La partita si svolse in un clima teso e intimidatorio, prevalsero i padroni di casa con una rete di Leonard Wells all’ultimo minuto.
Al ritorno, in programma il 15 giugno allo “Estadio de la Flor Blanca” di San Salvador, ci fu l’ovvia “vendetta” dei salvadoregni, anche più dura e cruenta.
Ancora incidenti durante la notte prima della partita intorno all’hotel che ospitava i biancocelesti ospiti, ci scappò anche il morto, i giocatori dovettero fuggire e furono scortati nei carri armati dell’esercito allo stadio.
Poi la partita – farsa andò in scena, i locali vinsero tre a zero, con reti tutte nel primo tempo di Martinez su rigore, Acevedo e ancora Martinez.
“Meno male che abbiamo perso”, dichiarerà poi il tecnico honduregno, Griffin.
Finita? Per niente.
Il regolamento dell’epoca prevedeva la gara di spareggio, sede fu l’”Azteca” di Città del Messico.
Il glorioso stadio, vero monumento al calcio, che avrebbe visto le imprese di Italia e Germania, la partida do siglo, il gol do siglo di Diego Armando Maradona e la sua mano de Dios, il 26 giugno del 1969 fu scenario di una vera e propria guerriglia urbana.

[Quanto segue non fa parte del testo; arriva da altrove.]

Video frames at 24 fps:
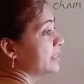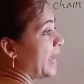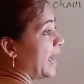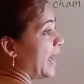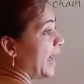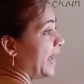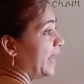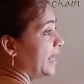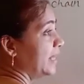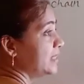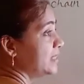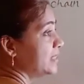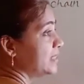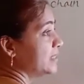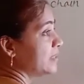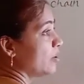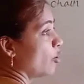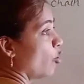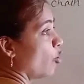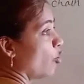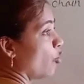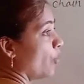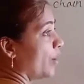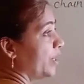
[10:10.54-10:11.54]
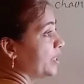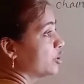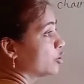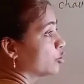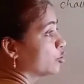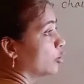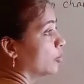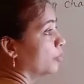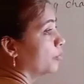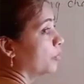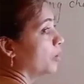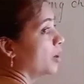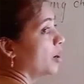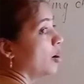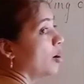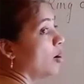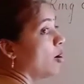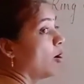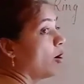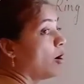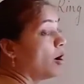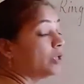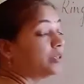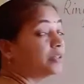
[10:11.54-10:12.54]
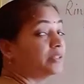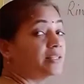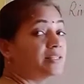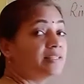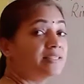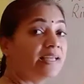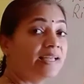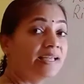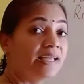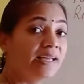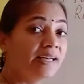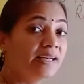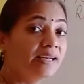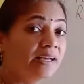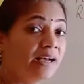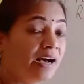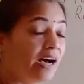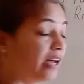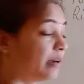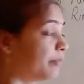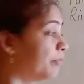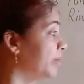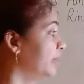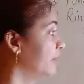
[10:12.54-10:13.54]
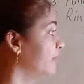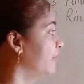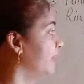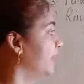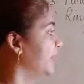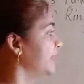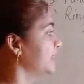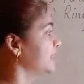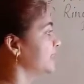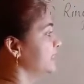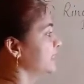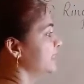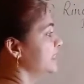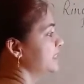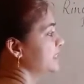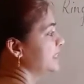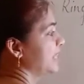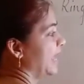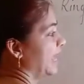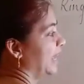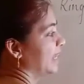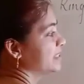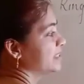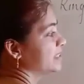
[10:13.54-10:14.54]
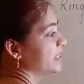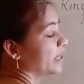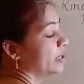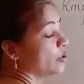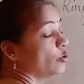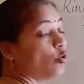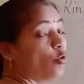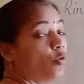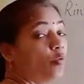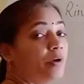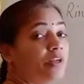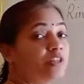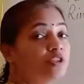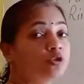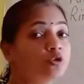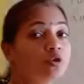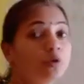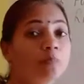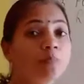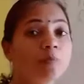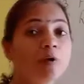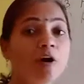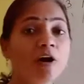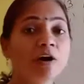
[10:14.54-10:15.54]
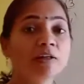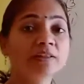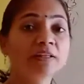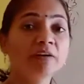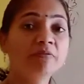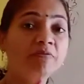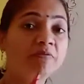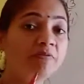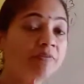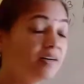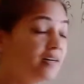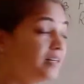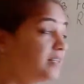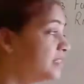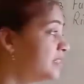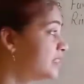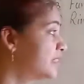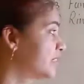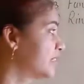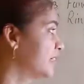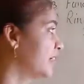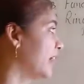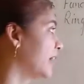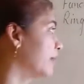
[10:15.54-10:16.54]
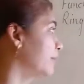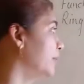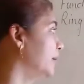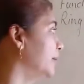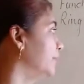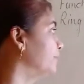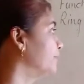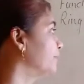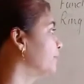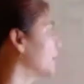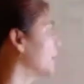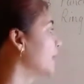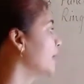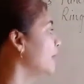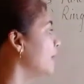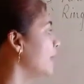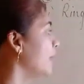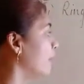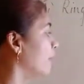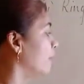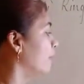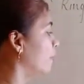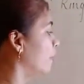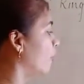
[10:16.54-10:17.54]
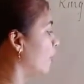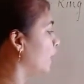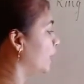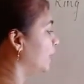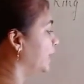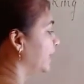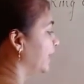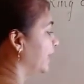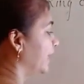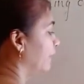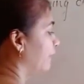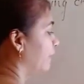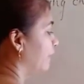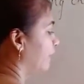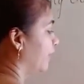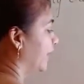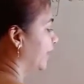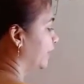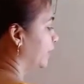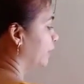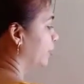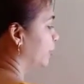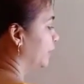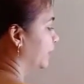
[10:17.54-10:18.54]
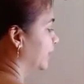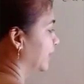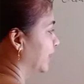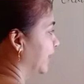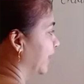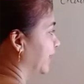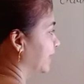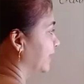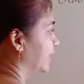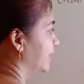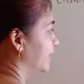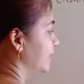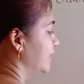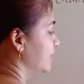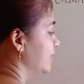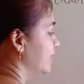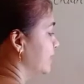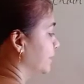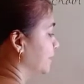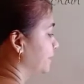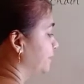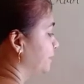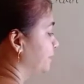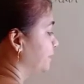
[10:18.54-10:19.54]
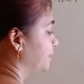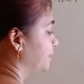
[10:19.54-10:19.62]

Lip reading: has OH group on the second carbon, whereas this has an OH group on the first carbon. What if I do it like this?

In campo, stavolta, fu partita vera, le due squadre si impegnarono al massimo, Martinez portò due volte in vantaggio El Salvador, due volte pareggiò l’Honduras, prima con Cardona poi con Gomes, ai supplementari decise la rete salvadoregna di Rodriguez.
Nonostante lo spiegamento di forze militari messicane, le tifoserie vennero a contatto con gravi incidenti, la sera stessa Honduras ruppe le relazioni diplomatiche con El Salvador, sul suo suolo iniziò la caccia al salvadoregno.
Erano solo i prodromi della guerra che iniziò con l’invasione da parte di El Salvador il 14 luglio 1969, il 18 ci fu già il cessate il fuoco.
La guerra de las cien horas.
Alla fine, questa tra El Salvador e Honduras fu solo una guerra tra poveri, probabilmente fomentata dalle stesse dittature per rinforzare sé stesse.
Resta valido quanto scritto da Ryszard Kapuscinski, inviato polacco in quelle zone: “I piccoli stati del Terzo, del Quarto e di tutti gli altri mondi possono sperare di suscitare qualche interesse solo quando decidono di spargere sangue. Strano, ma vero”.
La guerra: follia imperitura dell’uomo.